--- Exercise material ---

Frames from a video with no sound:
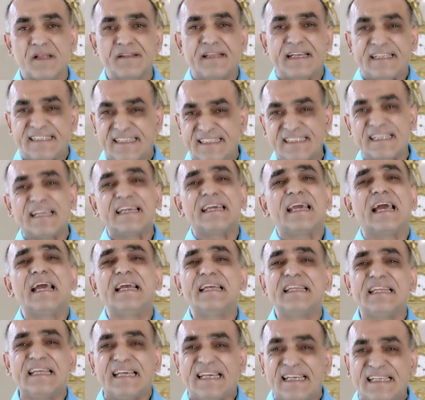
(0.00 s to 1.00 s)
This is
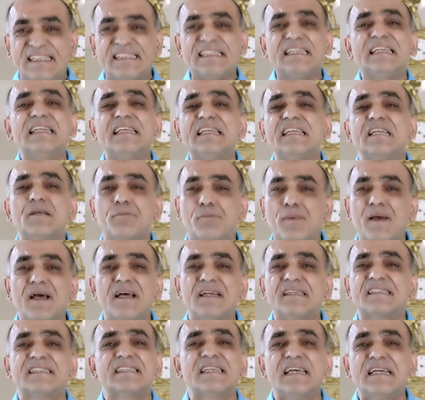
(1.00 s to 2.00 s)
again easily
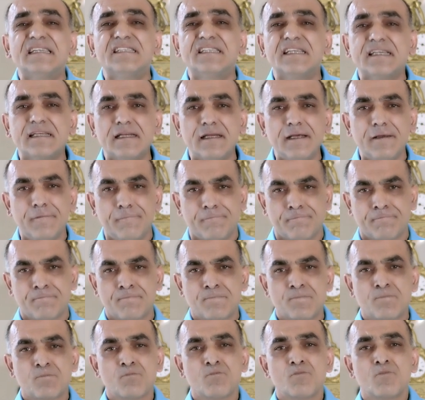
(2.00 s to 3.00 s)
repaired surgically.
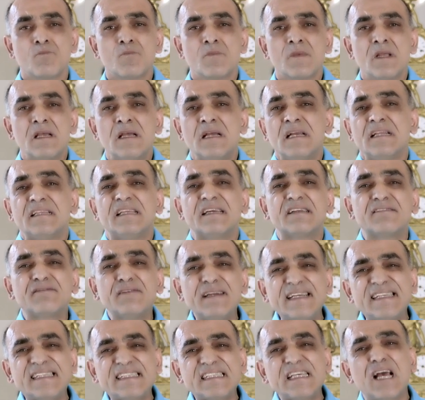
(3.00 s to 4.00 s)
The
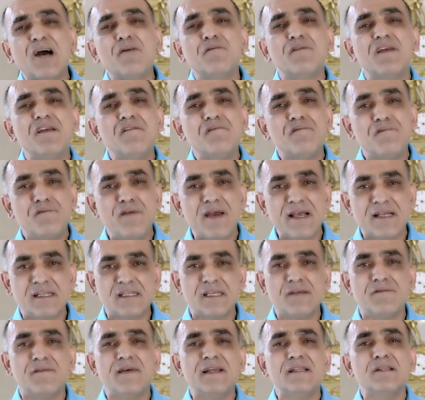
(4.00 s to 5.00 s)
risk of
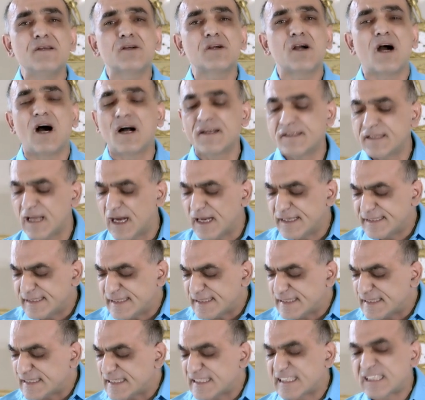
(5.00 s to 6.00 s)
infective endocarditis
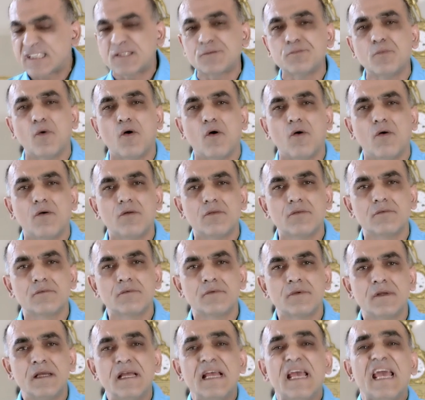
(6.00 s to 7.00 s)
is small.
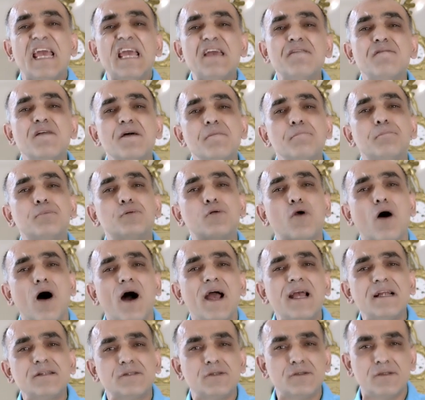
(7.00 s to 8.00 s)
Even
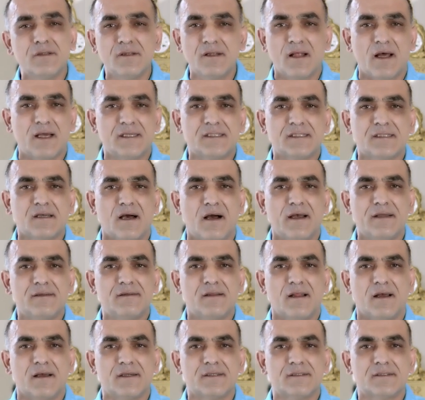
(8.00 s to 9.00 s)
prior to the NICE
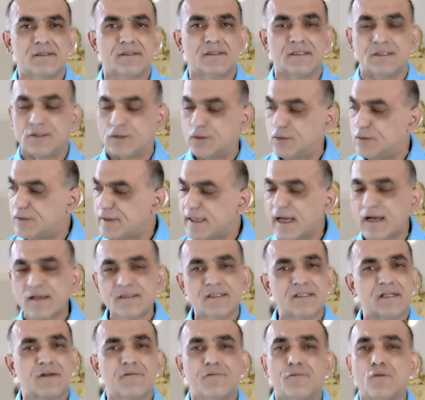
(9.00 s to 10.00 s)
guidelines in
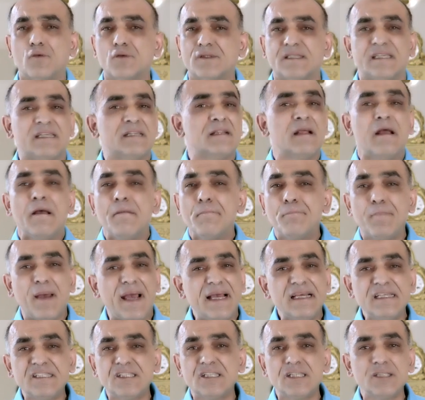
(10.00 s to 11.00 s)
2014,
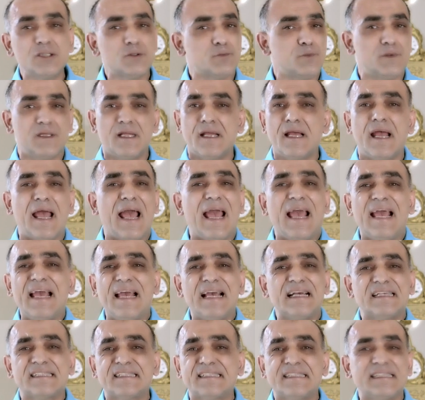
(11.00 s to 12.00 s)
patients with an
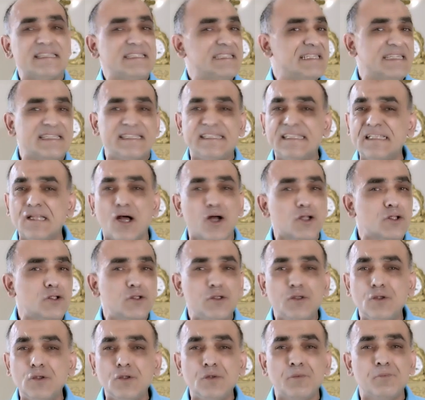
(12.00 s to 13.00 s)
ASD did
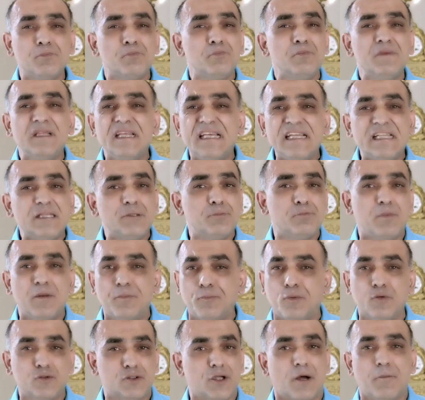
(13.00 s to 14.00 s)
not need to be
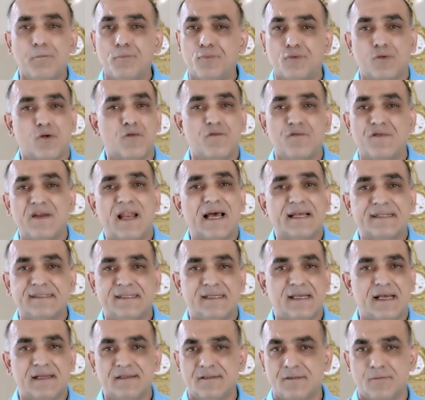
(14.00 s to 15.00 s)
put on
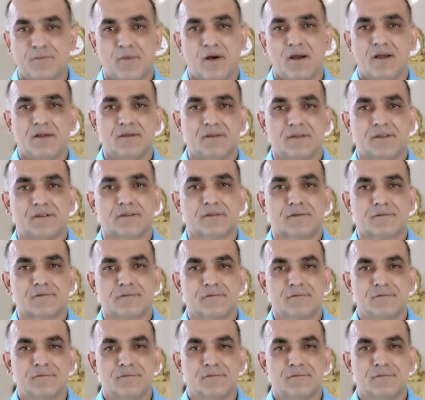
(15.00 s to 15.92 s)
prophylactic antibiotics.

---

**Exercise prompt**
Copy out every line above, word for word, minus images.

**Answer below**
Frames from a video with no sound:
(0.00 s to 1.00 s)
This is
(1.00 s to 2.00 s)
again easily
(2.00 s to 3.00 s)
repaired surgically.
(3.00 s to 4.00 s)
The
(4.00 s to 5.00 s)
risk of
(5.00 s to 6.00 s)
infective endocarditis
(6.00 s to 7.00 s)
is small.
(7.00 s to 8.00 s)
Even
(8.00 s to 9.00 s)
prior to the NICE
(9.00 s to 10.00 s)
guidelines in
(10.00 s to 11.00 s)
2014,
(11.00 s to 12.00 s)
patients with an
(12.00 s to 13.00 s)
ASD did
(13.00 s to 14.00 s)
not need to be
(14.00 s to 15.00 s)
put on
(15.00 s to 15.92 s)
prophylactic antibiotics.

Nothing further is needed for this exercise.